▸ Brief
Except for the pictures, retype the records that follow exactly.

▸ Data in this exercise
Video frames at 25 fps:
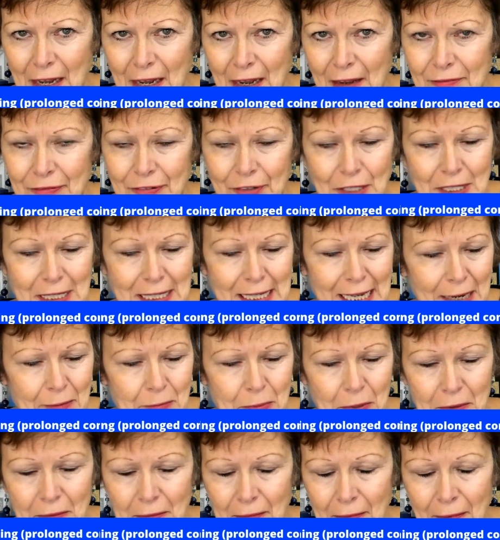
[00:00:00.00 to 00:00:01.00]
for
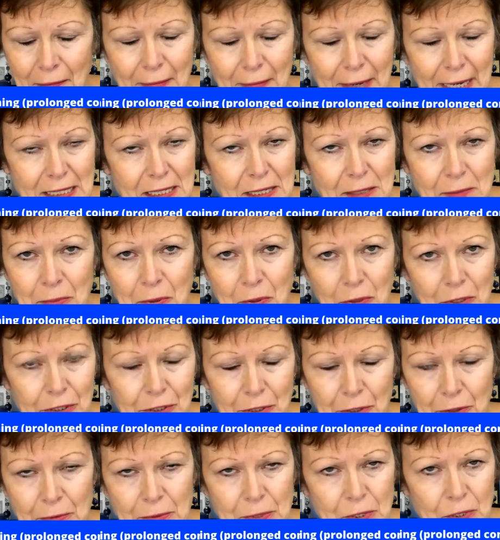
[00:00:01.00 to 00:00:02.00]
example, my support
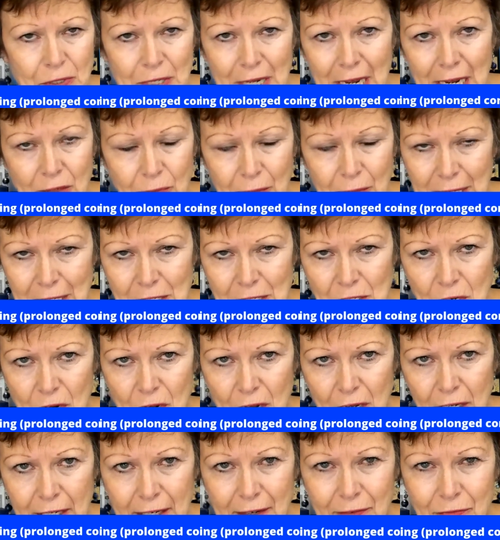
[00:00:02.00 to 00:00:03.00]
groups are 10 weeks
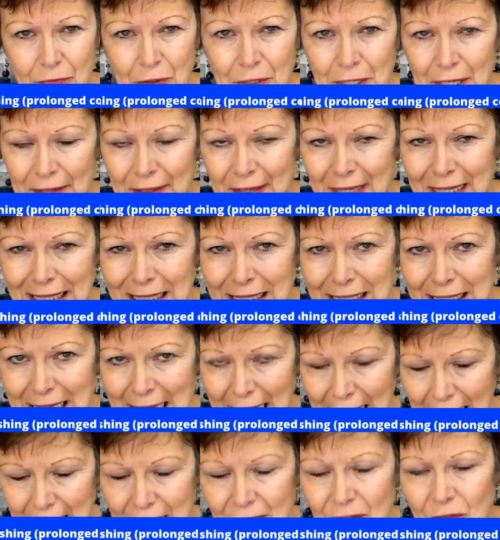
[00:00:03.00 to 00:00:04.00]
long. If we're in the
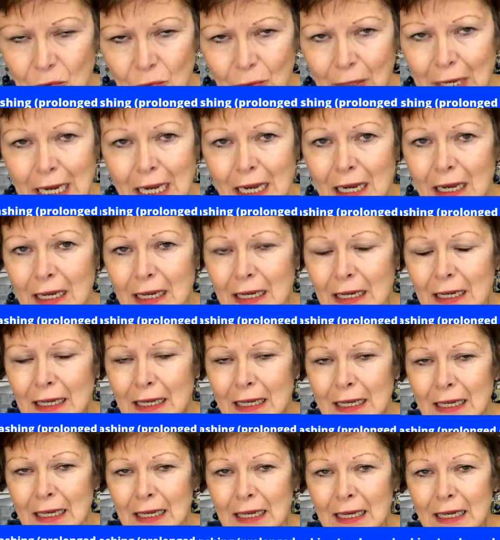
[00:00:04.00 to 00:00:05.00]
10th week
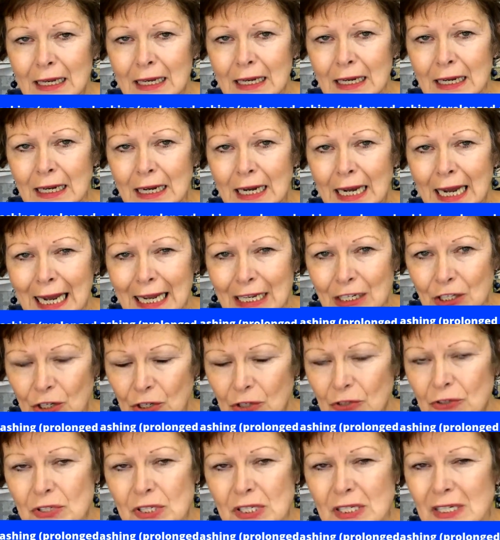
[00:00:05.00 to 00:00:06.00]
and
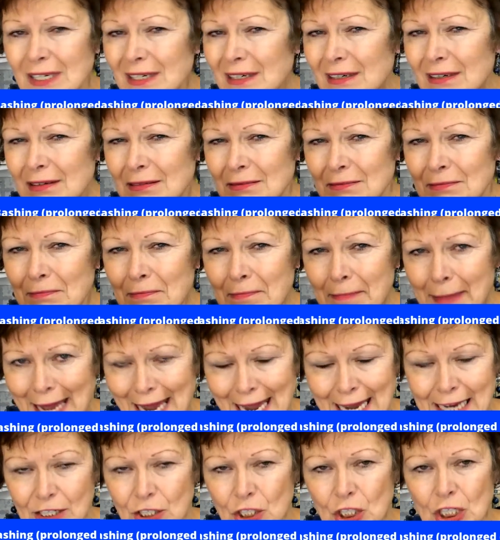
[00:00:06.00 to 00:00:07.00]
you're still
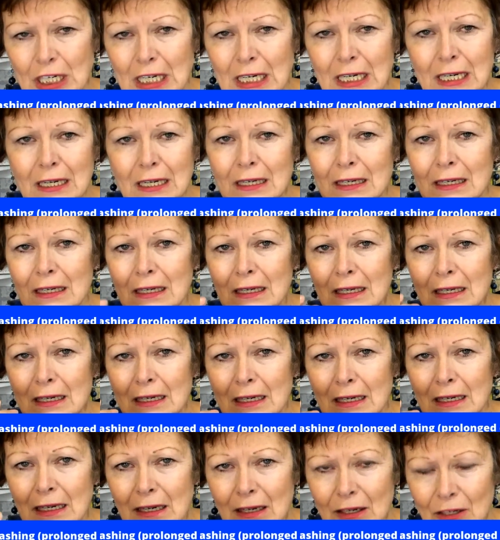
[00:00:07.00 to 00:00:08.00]
bashing
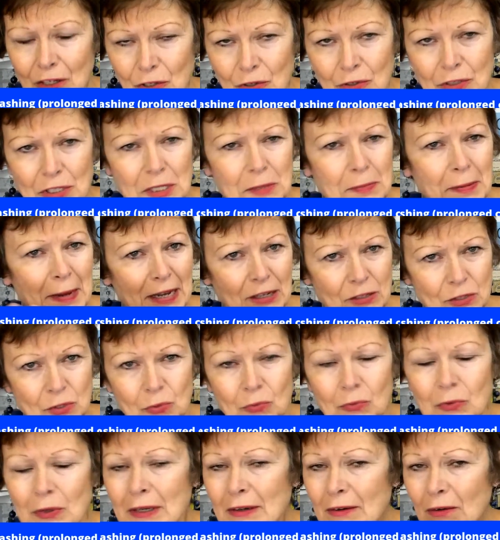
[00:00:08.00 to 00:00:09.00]
your spouse,
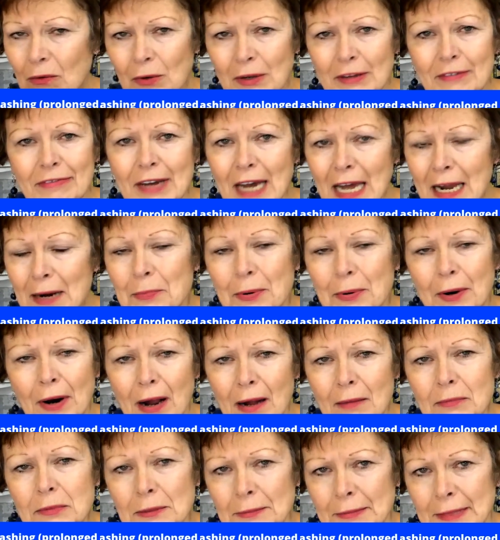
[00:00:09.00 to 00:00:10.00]
we, we've got a
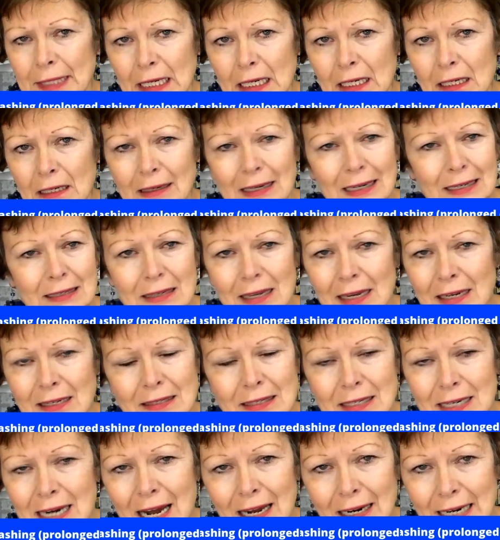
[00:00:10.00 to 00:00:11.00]
problem here. It's,
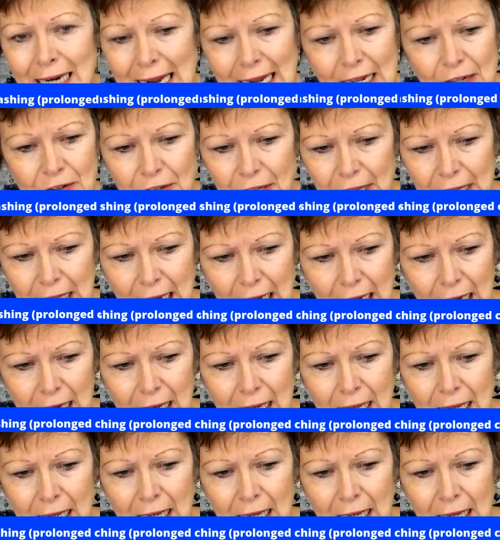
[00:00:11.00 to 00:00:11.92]
it's not healthy.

▸ Task solution
Video frames at 25 fps:
[00:00:00.00 to 00:00:01.00]
for
[00:00:01.00 to 00:00:02.00]
example, my support
[00:00:02.00 to 00:00:03.00]
groups are 10 weeks
[00:00:03.00 to 00:00:04.00]
long. If we're in the
[00:00:04.00 to 00:00:05.00]
10th week
[00:00:05.00 to 00:00:06.00]
and
[00:00:06.00 to 00:00:07.00]
you're still
[00:00:07.00 to 00:00:08.00]
bashing
[00:00:08.00 to 00:00:09.00]
your spouse,
[00:00:09.00 to 00:00:10.00]
we, we've got a
[00:00:10.00 to 00:00:11.00]
problem here. It's,
[00:00:11.00 to 00:00:11.92]
it's not healthy.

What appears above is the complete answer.